***** Material shown *****

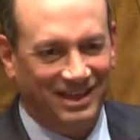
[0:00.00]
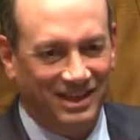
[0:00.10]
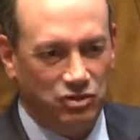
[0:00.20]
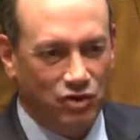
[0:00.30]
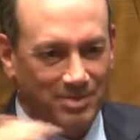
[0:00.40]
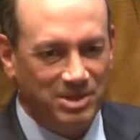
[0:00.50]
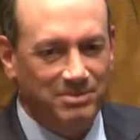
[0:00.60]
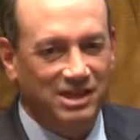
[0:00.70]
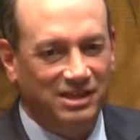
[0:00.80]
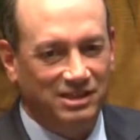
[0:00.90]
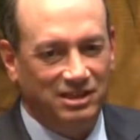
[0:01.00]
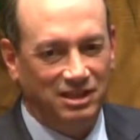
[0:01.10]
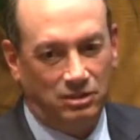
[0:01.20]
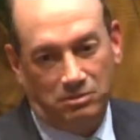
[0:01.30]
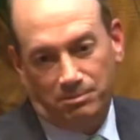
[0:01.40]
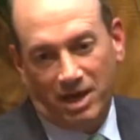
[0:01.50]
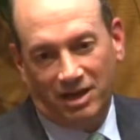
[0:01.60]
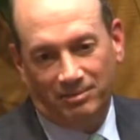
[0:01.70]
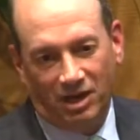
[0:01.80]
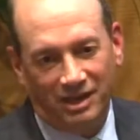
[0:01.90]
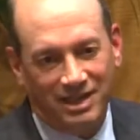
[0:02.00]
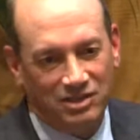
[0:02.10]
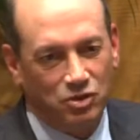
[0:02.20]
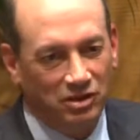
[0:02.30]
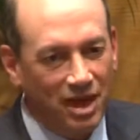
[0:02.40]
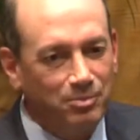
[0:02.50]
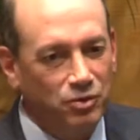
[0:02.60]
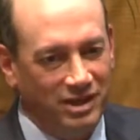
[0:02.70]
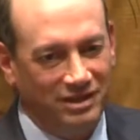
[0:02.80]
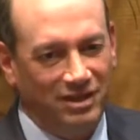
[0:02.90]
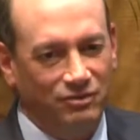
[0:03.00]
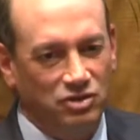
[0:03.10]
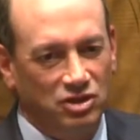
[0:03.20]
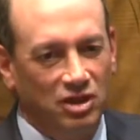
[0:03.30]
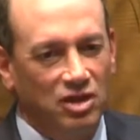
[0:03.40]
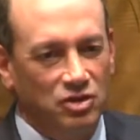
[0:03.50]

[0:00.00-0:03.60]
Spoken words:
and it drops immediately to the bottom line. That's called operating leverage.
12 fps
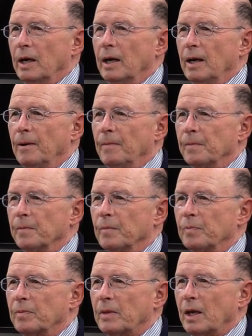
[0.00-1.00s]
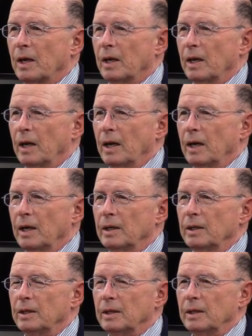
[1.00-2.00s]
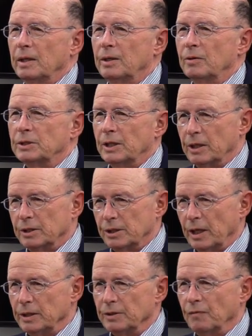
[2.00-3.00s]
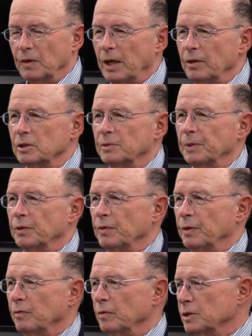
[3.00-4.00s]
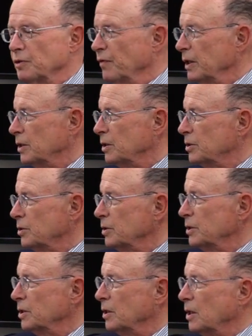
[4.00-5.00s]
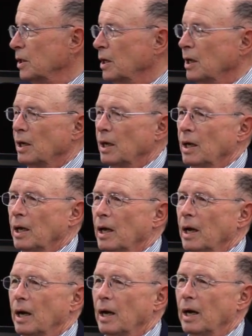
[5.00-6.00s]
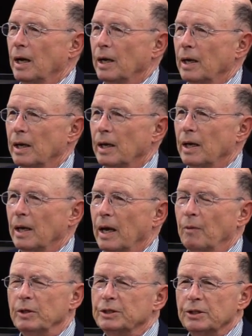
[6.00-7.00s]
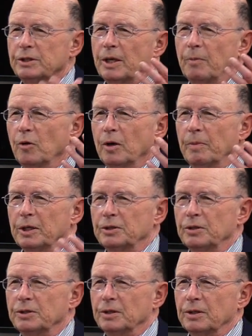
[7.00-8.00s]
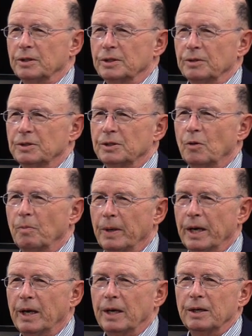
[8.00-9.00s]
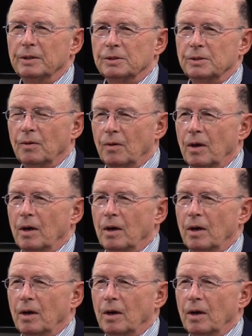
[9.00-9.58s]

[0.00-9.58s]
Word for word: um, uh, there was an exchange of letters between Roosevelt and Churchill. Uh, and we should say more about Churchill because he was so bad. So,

*****

- [Assignment]:
Apart from the pictures, return the records exactly.

- [Exercise solution]:
[0:00.00]
[0:00.10]
[0:00.20]
[0:00.30]
[0:00.40]
[0:00.50]
[0:00.60]
[0:00.70]
[0:00.80]
[0:00.90]
[0:01.00]
[0:01.10]
[0:01.20]
[0:01.30]
[0:01.40]
[0:01.50]
[0:01.60]
[0:01.70]
[0:01.80]
[0:01.90]
[0:02.00]
[0:02.10]
[0:02.20]
[0:02.30]
[0:02.40]
[0:02.50]
[0:02.60]
[0:02.70]
[0:02.80]
[0:02.90]
[0:03.00]
[0:03.10]
[0:03.20]
[0:03.30]
[0:03.40]
[0:03.50]

[0:00.00-0:03.60]
Spoken words:
and it drops immediately to the bottom line. That's called operating leverage.
12 fps
[0.00-1.00s]
[1.00-2.00s]
[2.00-3.00s]
[3.00-4.00s]
[4.00-5.00s]
[5.00-6.00s]
[6.00-7.00s]
[7.00-8.00s]
[8.00-9.00s]
[9.00-9.58s]

[0.00-9.58s]
Word for word: um, uh, there was an exchange of letters between Roosevelt and Churchill. Uh, and we should say more about Churchill because he was so bad. So,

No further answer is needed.